Many bankruptcy courts hold that following surrender of collateral, an amended Chapter 13 plan that provides for the payment of the deficiency in the secured claim as an unsecured claim is permitted by the Code.
In re
Knappen
and
In re Zieder
illustrate this line of cases. The confirmed plan in Knappen bifurcated Ford’s claim of $18,888 into a secured portion of $9,000, with the remainder unsecured. Debtor defaulted in the plan payments on the secured portion. Ford was granted relief form stay, repossessed and sold the car, applied the sale proceeds to the secured claim, and asserted a deficiency. The debtor moved to modify the plan to stop adequate protection and plan payments on the secured claim and to allow Ford to file an amended proof of claim for the deficiency as an unsecured claim. The court relied upon §§ 1329(a)(1) (which allows plan amendment to increase or decrease the amount of payments on claims of a particular class), 1329(a)(3) (which allows plan amendment to alter the distribution to a creditor to the extent necessary to take into account payments outside the plan), and 502© (reconsideration of claims for cause). It found that the res judicata effect of plan confirmation is limited, and declined to place the entire risk of loss of value of the collateral on the debtor. The court therefore granted the motion to modify the plan, finding that the amended plan was proposed in good faith. Debtors were allowed to cease adequate protection and plan payments on the secured claim. Ford was allowed to file an amended proof of claim to increase its unsecured claim.
Similarly, in
Zieder,
the confirmed plan bifurcated Ford’s claim secured by a pickup into secured and unsecured portions. About a year after confirmation, to reduce their monthly payments, debtors surrendered the pickup to Ford, and the truck was sold for less than the remaining balance on the secured portion of the claim. Debtors moved to modify their plan to terminate any secured debt payment to Ford and add the deficiency to the unsecured portion. The court rejected the reasoning of
Nolan
and allowed the amendment. The court reasoned that although, as noted by
Nolan,
§ 1329(a) does not expressly allow a debtor to alter, reduce, or reclassify a preciously allowed secured claim, other provisions of the Bankruptcy Code do.
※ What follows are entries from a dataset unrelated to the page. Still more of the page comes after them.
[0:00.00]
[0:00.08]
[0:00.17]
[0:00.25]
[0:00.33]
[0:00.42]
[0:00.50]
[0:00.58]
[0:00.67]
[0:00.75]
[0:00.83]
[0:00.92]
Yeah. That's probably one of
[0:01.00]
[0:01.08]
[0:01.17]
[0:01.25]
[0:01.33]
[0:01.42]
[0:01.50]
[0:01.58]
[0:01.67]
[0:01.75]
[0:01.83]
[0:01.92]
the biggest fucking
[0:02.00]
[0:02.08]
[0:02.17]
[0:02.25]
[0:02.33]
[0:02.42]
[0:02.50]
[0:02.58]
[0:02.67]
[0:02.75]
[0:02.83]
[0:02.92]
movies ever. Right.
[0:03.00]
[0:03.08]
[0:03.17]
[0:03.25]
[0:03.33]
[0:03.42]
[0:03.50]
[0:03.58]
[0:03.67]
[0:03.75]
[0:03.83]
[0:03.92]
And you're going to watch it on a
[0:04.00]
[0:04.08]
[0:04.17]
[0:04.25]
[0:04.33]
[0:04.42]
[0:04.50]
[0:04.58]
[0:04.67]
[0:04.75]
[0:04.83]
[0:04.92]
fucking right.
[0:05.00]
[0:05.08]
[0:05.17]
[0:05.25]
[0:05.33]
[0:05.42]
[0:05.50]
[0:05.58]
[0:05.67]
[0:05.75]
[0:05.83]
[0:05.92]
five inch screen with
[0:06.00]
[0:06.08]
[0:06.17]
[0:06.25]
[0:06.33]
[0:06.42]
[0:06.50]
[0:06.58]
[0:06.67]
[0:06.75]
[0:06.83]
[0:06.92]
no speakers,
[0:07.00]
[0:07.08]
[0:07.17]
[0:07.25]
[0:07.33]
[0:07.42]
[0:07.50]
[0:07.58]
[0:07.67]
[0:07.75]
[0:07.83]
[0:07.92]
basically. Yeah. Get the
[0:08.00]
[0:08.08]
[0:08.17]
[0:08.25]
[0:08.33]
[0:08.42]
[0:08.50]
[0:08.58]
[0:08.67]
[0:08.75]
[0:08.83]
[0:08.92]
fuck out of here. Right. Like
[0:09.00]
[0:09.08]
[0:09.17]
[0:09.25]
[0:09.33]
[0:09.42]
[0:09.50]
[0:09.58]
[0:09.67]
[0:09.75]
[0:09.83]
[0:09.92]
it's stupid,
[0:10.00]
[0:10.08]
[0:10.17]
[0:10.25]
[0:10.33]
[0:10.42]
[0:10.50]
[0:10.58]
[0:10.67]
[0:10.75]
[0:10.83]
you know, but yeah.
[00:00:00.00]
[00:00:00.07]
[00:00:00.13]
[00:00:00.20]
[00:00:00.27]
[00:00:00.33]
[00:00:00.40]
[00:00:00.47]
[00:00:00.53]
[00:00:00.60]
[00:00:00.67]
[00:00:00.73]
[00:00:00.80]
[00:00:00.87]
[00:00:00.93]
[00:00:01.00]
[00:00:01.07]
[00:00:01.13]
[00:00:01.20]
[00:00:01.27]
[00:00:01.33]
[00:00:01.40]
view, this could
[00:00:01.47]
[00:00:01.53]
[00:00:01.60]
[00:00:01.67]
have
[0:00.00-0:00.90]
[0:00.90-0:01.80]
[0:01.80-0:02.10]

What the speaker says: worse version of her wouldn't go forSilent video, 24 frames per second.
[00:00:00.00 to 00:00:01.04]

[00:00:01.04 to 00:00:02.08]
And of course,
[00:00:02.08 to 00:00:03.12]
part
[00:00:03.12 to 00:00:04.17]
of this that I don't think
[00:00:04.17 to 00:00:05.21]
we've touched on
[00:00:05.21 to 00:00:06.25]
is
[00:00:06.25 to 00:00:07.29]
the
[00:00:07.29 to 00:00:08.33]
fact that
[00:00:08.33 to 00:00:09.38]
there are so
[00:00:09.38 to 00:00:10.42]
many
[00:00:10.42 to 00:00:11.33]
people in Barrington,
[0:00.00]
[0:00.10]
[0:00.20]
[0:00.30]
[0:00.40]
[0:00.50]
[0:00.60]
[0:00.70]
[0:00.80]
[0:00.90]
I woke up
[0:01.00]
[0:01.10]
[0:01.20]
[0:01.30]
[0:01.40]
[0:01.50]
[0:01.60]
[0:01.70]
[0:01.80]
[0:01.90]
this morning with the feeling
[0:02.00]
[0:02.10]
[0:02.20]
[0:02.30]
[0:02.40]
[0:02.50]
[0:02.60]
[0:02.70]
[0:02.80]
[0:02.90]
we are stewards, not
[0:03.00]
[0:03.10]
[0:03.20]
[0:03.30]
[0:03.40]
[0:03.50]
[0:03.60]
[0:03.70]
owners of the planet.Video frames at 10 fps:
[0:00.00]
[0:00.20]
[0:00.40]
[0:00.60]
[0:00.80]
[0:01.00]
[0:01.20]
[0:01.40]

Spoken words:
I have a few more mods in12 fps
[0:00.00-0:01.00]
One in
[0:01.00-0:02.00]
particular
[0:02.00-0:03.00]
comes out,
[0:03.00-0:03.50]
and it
Section 502© allows reconsideration of allowed claims for cause, and § 506(a) provides for bifurcation of allowed claims based upon the value of collateral.
When these sections were applied to the facts, the court concluded that Ford’s claim must be reconsidered for cause, finding liquidation of collateral adequate cause for reconsideration. When reconsidered, Ford’s claim became an unsecured claim by operation of law. There was no longer any collateral securing Ford’s claim. “Consequently § 506(a) by its own express terms makes Ford’s entire claim an unsecured claim.”
C. Debtor’s Confirmed Chapter 13 plan may be amended.
Under the circumstances of this case, where the collateral was destroyed in an accident and the claim is governed by the hanging paragraph of § 1325(a), this Court declines to follow
Nolan
and
Adkins
and adopts the reasoning of those courts allowing modification of confirmed Chapter 13 plans where collateral, which the plan provided would be retained by the debtor, is liquidated during the term of the plan.
Nolan
was decided in 2000, but has failed to gather full support by the courts and has been severely criticized by commentators.
Nolan
denied amendment under § 1329(a), which was found not to “expressly allow a debtor to alter, reduce, or reclassify a previously allowed claim.”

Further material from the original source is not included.